[[ The data, beginning ]]
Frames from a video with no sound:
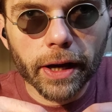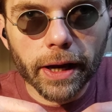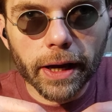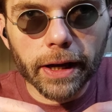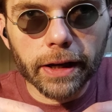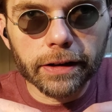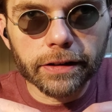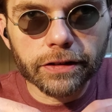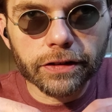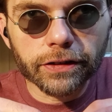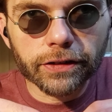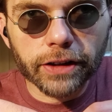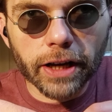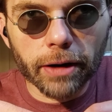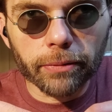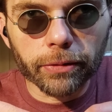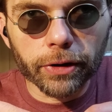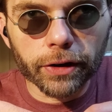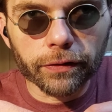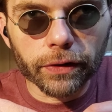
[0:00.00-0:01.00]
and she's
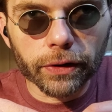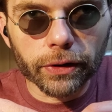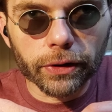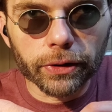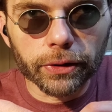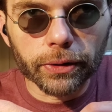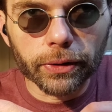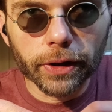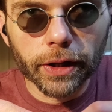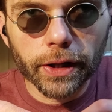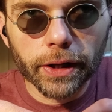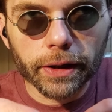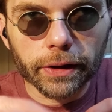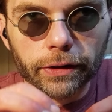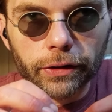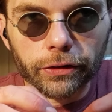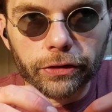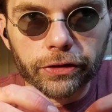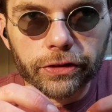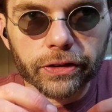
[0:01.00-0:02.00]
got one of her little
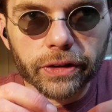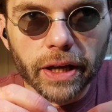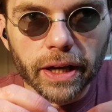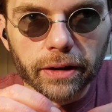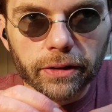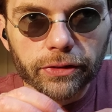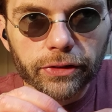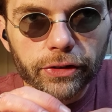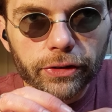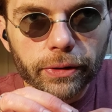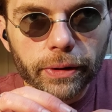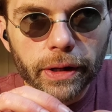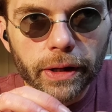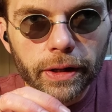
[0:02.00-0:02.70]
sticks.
[[ The data, end ]]
Task objective
Write out each line again, exactly as it appears above, except for any picture.

Reply
Frames from a video with no sound:
[0:00.00-0:01.00]
and she's
[0:01.00-0:02.00]
got one of her little
[0:02.00-0:02.70]
sticks.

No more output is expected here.